Mais c'est surtout la relative continuité de l'information sur plus de deux siècles et demi, depuis l'époque de l'Amphyctionie (voir ID 89, daté de 434-432) jusqu'au début de la seconde domination athénienne (voir ID 1417, daté de 156/5), ainsi que les possibilités de recoupement des données au sein du vaste corpus épigraphique délien qui rendent ce dossier particulièrement intéressant. Elles permettent en effet, chose rare, d'apprécier la personnalité sociale des fermiers et locataires du dieu et d'esquisser une étude économique de l'évolution des rentes foncière et immobilière au cours de la période de l'Indépendance.

Formation et composition du patrimoine

Les administrateurs successifs de la fortune du dieu ne menèrent jamais une politique volontariste d'acquisition ; c'est à diverses occasions, consécrations, confiscations, saisies pour dettes, dons ou legs, qu'au fil du temps ce capital foncier et immobilier se forma et grossit progressivement.
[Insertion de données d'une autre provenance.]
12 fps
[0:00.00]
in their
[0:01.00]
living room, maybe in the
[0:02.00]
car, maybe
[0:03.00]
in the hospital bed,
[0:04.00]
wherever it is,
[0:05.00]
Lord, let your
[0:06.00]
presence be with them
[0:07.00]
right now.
Les domaines agricoles se répartissaient entre Délos et Rhénée à raison de dix propriétés sur chaque île. Il est plus malaisé d'établir une liste précise des maisons dites « sacrées ». En effet, la façon dont sont désignés dans les listes de loyers ces différents locaux voués à la résidence ou à des activités artisanales et commerciales n'est pas constante tout au long de la période. Au total, Apollon aurait été propriétaire d'une vingtaine de biens immobiliers en ville, dont dix-sept au maximum étaient loués en même temps.

La réglementation du louage des biens sacrés

Dans les cités grecques, il était d'usage de définir à l'avance dans un contrat-type (syngraphè) , qui était le plus souvent gravé, l'ensemble des conditions auxquelles un bien sacré ou appartenant à une collectivité était donné à bail. Par la suite, on se contentait de consigner dans les contrats nominaux les seuls renseignements indispensables (nom du preneur, montant de la redevance, et éventuellement bref état des lieux au moment de l'entrée en jouissance), cette « version abrégée » du contrat se référant implicitement ou explicitement (voir IG XI 2, 287 A, l. 142) à la convention générale.
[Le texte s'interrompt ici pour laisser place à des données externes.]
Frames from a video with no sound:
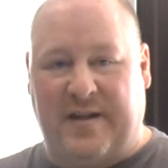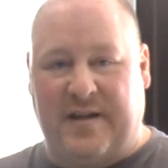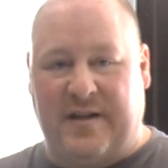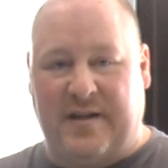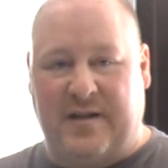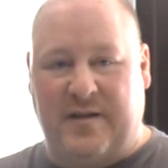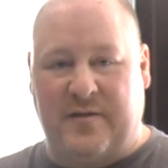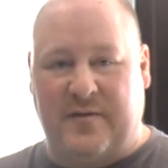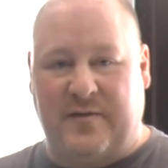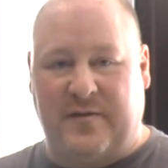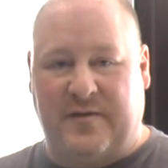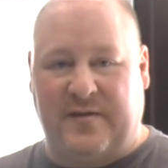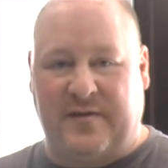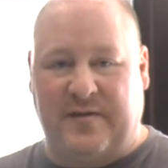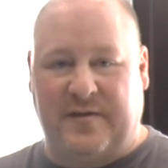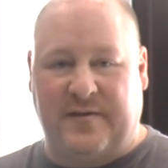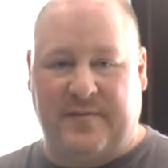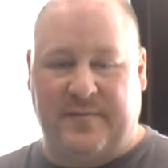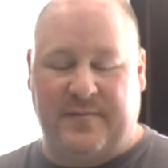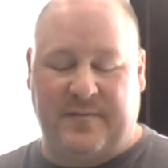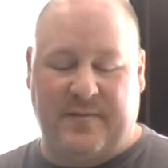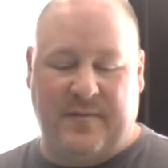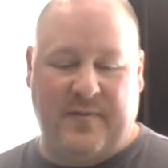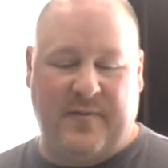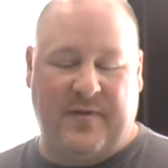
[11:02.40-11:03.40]
to use.
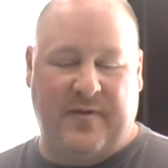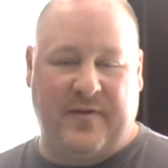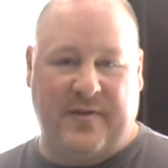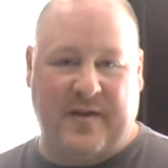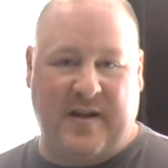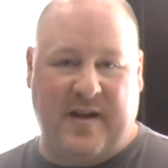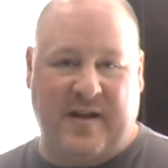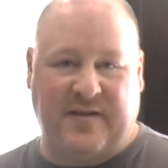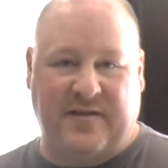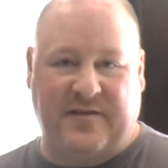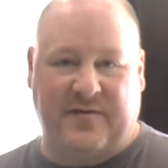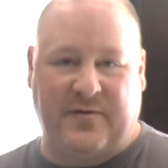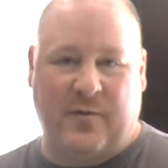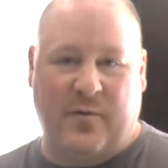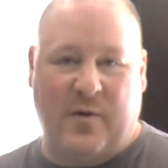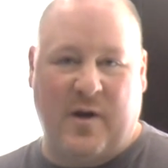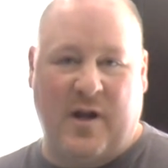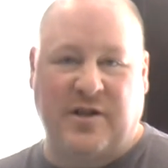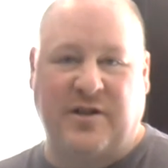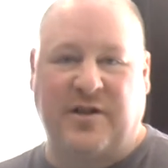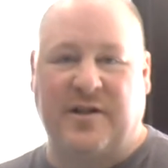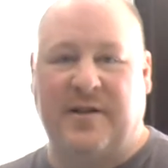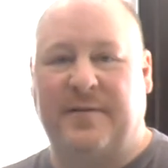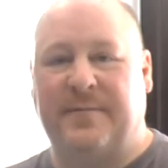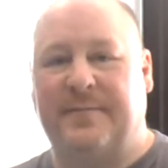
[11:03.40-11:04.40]
Thanks for
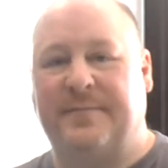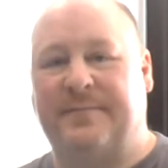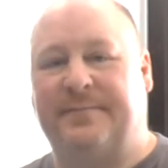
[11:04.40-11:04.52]
watching.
Il est donc très vraisemblable qu'à Délos, une syngraphè réglementant l'affermage des biens-fonds d'Apollon fut édictée dès l'époque de l'Amphictyonie, mais elle ne nous est pas parvenue. En revanche, nous possédons des bribes d'une convention générale désignée sous le nom de Hiéra Syngraphè (ID 503), qui fut adoptée au début de la période de l'Indépendance, en 300. Il s'agit certainement d'une loi ou d'un décret de la cité délienne qui fut édicté à cette date dans le but précis d'une reprise en main du système de l'affermage, après une période de dysfonctionnement consécutive à la libération de l'île en 314. Concernant la location des biens immobiliers, aucune allusion n'est faite à un texte similaire, mais on doit en supposer l'existence, car les régimes de louage des fermes et des maisons présentent des différences notables sur bien des points : la Hiéra Syngraphè ne pouvait ainsi pas faire office de convention de référence pour la location des locaux en ville.